┌─ MATERIAL PROVIDED

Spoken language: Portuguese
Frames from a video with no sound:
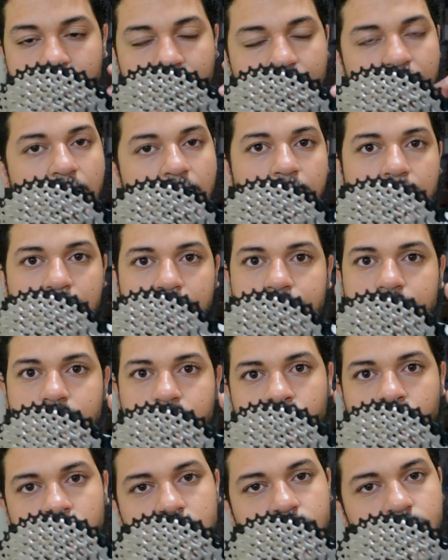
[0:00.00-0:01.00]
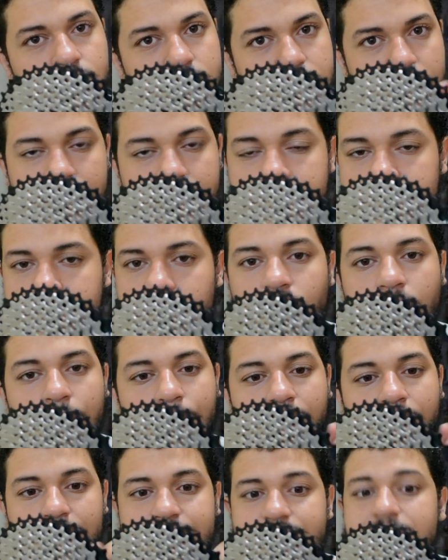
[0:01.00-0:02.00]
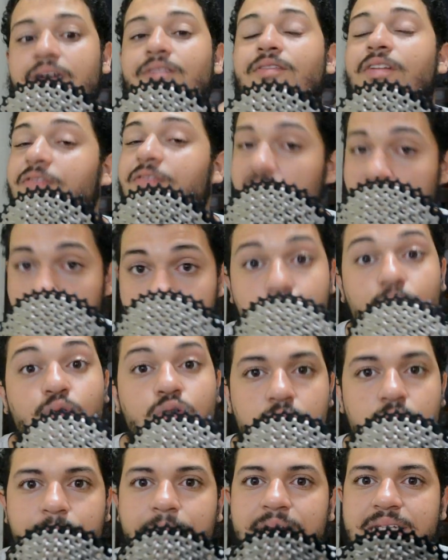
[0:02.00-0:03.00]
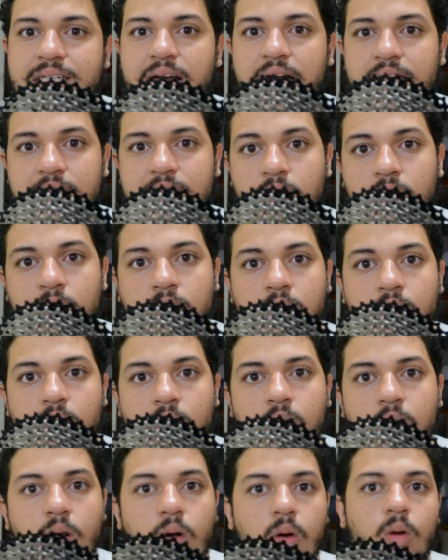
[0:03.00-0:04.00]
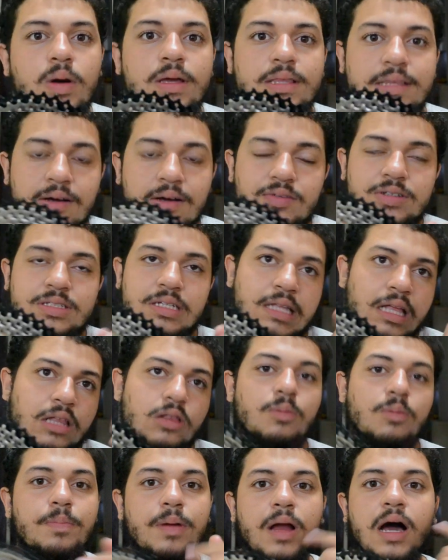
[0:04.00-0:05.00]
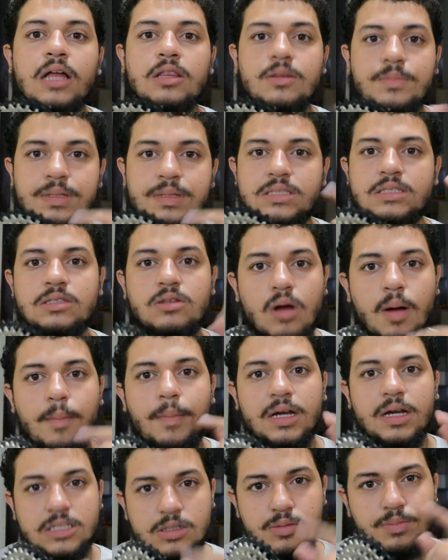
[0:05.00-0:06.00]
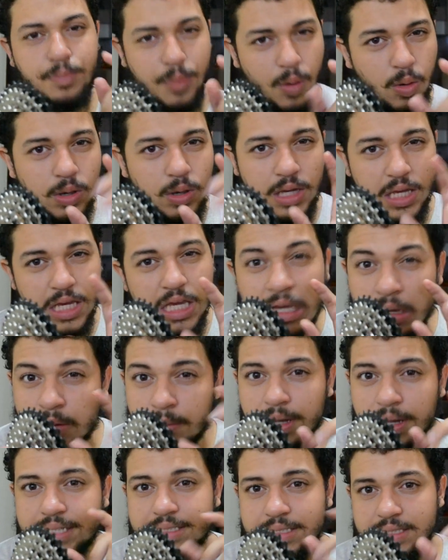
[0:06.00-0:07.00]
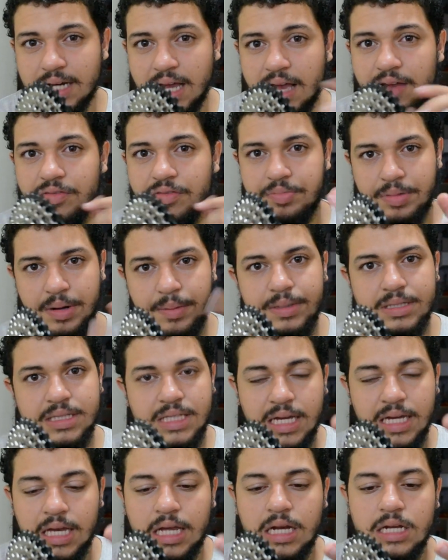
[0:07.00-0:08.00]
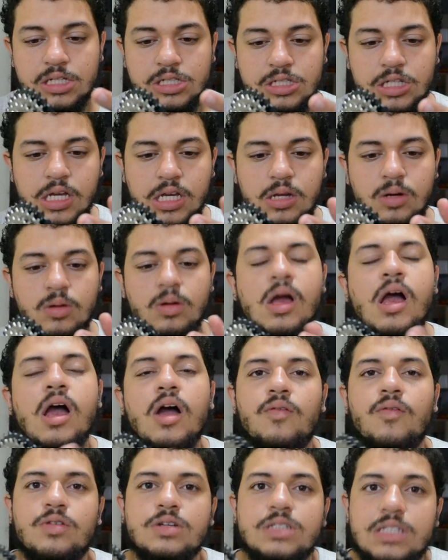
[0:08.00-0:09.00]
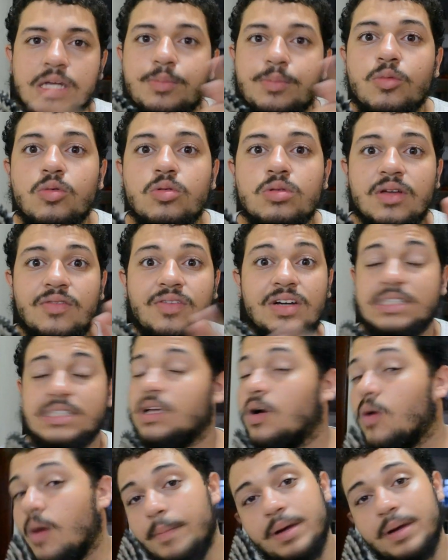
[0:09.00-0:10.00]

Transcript: Cara, quando você descer uma marcha, vai ficar muito pesada. Ou então você está no plano, precisa de uma marcha um pouquinho mais leve para manter aquele giro. Você muda, vai estar uma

└─

YOUR INSTRUCTIONS
Output the records exactly. Drop the images.

EXERCISE OUTPUT
Spoken language: Portuguese
Frames from a video with no sound:
[0:00.00-0:01.00]
[0:01.00-0:02.00]
[0:02.00-0:03.00]
[0:03.00-0:04.00]
[0:04.00-0:05.00]
[0:05.00-0:06.00]
[0:06.00-0:07.00]
[0:07.00-0:08.00]
[0:08.00-0:09.00]
[0:09.00-0:10.00]

Transcript: Cara, quando você descer uma marcha, vai ficar muito pesada. Ou então você está no plano, precisa de uma marcha um pouquinho mais leve para manter aquele giro. Você muda, vai estar uma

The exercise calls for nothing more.